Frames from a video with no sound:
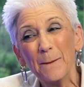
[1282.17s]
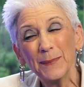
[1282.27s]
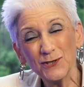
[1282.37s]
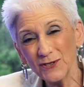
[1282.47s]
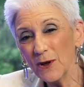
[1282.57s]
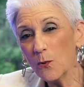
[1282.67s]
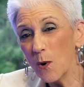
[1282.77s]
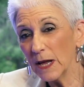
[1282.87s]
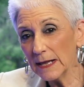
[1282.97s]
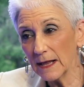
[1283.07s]
But you know
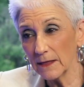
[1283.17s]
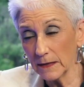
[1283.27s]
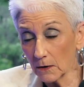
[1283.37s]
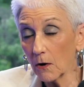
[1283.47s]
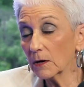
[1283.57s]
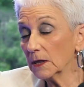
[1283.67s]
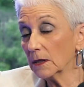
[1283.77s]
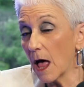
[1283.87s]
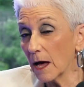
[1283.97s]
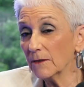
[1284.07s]
what? There are a
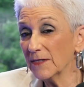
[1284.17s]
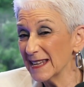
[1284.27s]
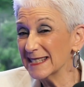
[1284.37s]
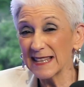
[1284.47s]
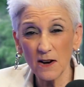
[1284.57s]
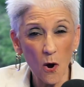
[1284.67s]
lot of things that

******

## [INSTRUCTIONS TO FOLLOW]
Every record above must be repeated exactly, with the pictures dropped.

## [TASK SOLUTION]
Frames from a video with no sound:
[1282.17s]
[1282.27s]
[1282.37s]
[1282.47s]
[1282.57s]
[1282.67s]
[1282.77s]
[1282.87s]
[1282.97s]
[1283.07s]
But you know
[1283.17s]
[1283.27s]
[1283.37s]
[1283.47s]
[1283.57s]
[1283.67s]
[1283.77s]
[1283.87s]
[1283.97s]
[1284.07s]
what? There are a
[1284.17s]
[1284.27s]
[1284.37s]
[1284.47s]
[1284.57s]
[1284.67s]
lot of things that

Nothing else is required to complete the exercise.